> [WHAT YOU WILL DO]:
Omit all pictures and transcribe only the lines in the entries below that run from the line with "[00:00:05.00]" through the line with "[00:00:07.70]".

DATA EXTRACT Start Marker

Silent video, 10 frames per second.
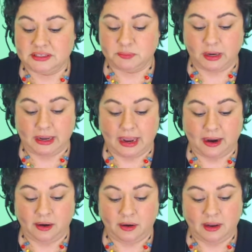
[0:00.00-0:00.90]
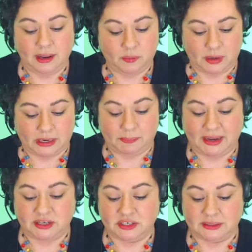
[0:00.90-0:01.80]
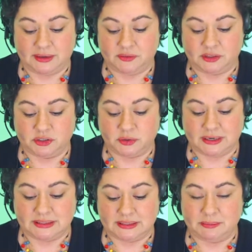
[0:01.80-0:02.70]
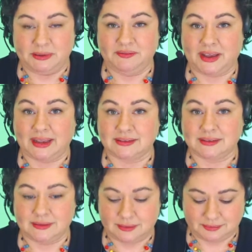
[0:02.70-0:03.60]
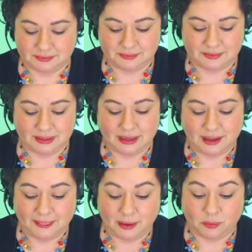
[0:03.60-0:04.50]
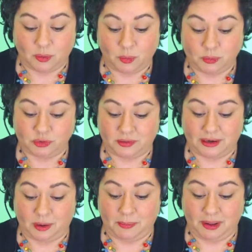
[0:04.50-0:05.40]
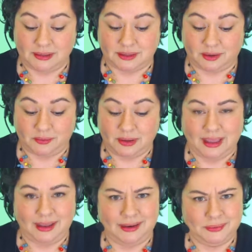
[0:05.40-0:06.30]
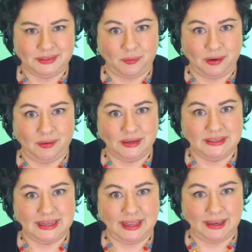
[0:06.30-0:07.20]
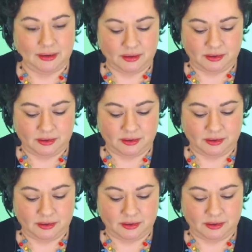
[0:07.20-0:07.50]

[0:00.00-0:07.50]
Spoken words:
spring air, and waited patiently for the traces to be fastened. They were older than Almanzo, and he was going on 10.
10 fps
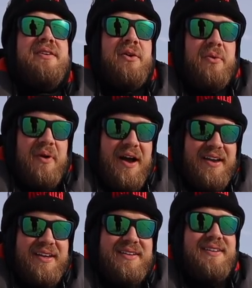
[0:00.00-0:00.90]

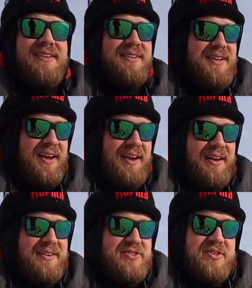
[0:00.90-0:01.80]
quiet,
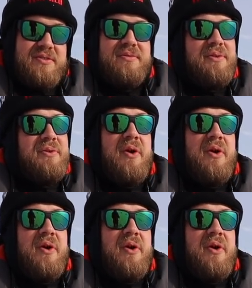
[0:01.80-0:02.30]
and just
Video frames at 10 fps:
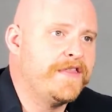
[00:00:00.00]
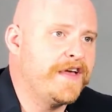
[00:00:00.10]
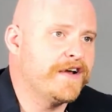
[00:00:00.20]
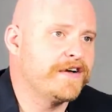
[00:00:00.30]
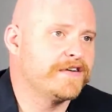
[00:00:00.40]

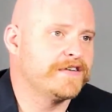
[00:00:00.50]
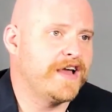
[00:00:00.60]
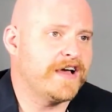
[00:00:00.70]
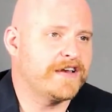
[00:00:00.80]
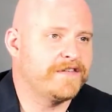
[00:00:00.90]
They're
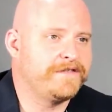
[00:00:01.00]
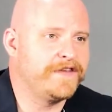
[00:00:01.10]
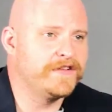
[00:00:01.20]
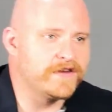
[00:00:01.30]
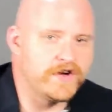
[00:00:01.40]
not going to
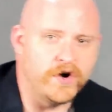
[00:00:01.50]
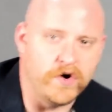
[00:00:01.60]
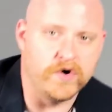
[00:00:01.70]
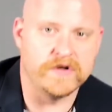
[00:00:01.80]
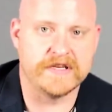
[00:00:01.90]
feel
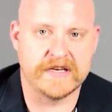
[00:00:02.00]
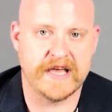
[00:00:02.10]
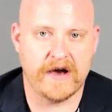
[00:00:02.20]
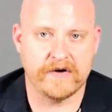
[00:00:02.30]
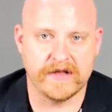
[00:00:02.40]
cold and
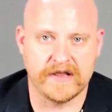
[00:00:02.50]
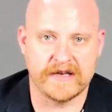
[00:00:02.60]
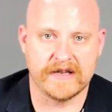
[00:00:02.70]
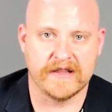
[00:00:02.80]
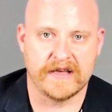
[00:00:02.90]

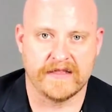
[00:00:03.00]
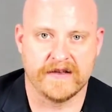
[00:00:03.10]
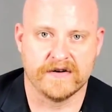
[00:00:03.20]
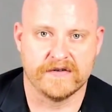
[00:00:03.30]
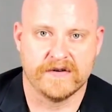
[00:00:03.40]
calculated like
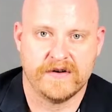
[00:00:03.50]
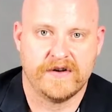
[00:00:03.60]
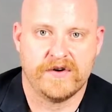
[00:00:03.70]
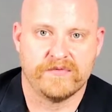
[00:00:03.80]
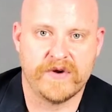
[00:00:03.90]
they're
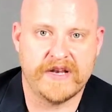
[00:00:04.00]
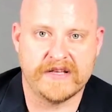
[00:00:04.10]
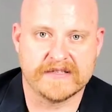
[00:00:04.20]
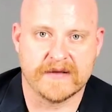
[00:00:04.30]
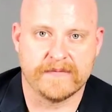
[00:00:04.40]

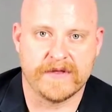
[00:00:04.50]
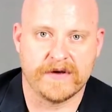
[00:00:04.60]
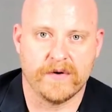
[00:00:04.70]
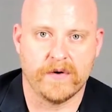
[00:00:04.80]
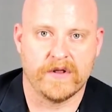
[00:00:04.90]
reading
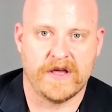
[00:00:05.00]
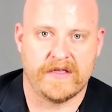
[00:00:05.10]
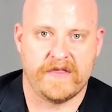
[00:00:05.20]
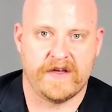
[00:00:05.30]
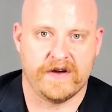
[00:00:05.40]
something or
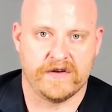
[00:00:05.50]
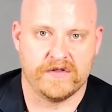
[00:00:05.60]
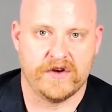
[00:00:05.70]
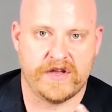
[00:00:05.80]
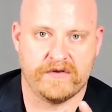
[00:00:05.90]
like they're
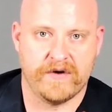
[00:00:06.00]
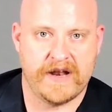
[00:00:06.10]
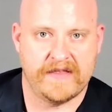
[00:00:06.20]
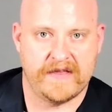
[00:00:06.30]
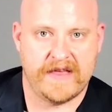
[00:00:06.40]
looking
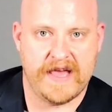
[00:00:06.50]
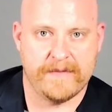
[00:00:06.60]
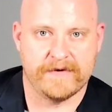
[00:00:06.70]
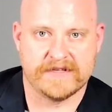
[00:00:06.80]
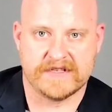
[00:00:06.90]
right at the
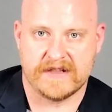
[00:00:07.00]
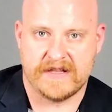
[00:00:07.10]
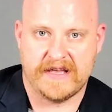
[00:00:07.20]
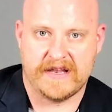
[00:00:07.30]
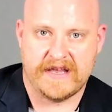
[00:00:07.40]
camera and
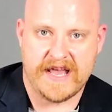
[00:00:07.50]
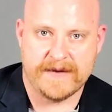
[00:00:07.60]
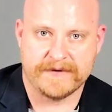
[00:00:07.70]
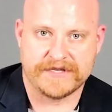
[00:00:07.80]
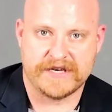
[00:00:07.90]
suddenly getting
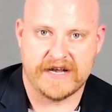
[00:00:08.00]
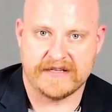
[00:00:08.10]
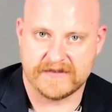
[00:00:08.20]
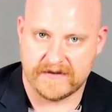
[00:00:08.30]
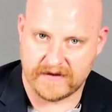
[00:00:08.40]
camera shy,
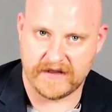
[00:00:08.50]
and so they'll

DATA EXTRACT End Marker

> [COMPLETED EXERCISE]:
[00:00:05.00]
[00:00:05.10]
[00:00:05.20]
[00:00:05.30]
[00:00:05.40]
something or
[00:00:05.50]
[00:00:05.60]
[00:00:05.70]
[00:00:05.80]
[00:00:05.90]
like they're
[00:00:06.00]
[00:00:06.10]
[00:00:06.20]
[00:00:06.30]
[00:00:06.40]
looking
[00:00:06.50]
[00:00:06.60]
[00:00:06.70]
[00:00:06.80]
[00:00:06.90]
right at the
[00:00:07.00]
[00:00:07.10]
[00:00:07.20]
[00:00:07.30]
[00:00:07.40]
camera and
[00:00:07.50]
[00:00:07.60]
[00:00:07.70]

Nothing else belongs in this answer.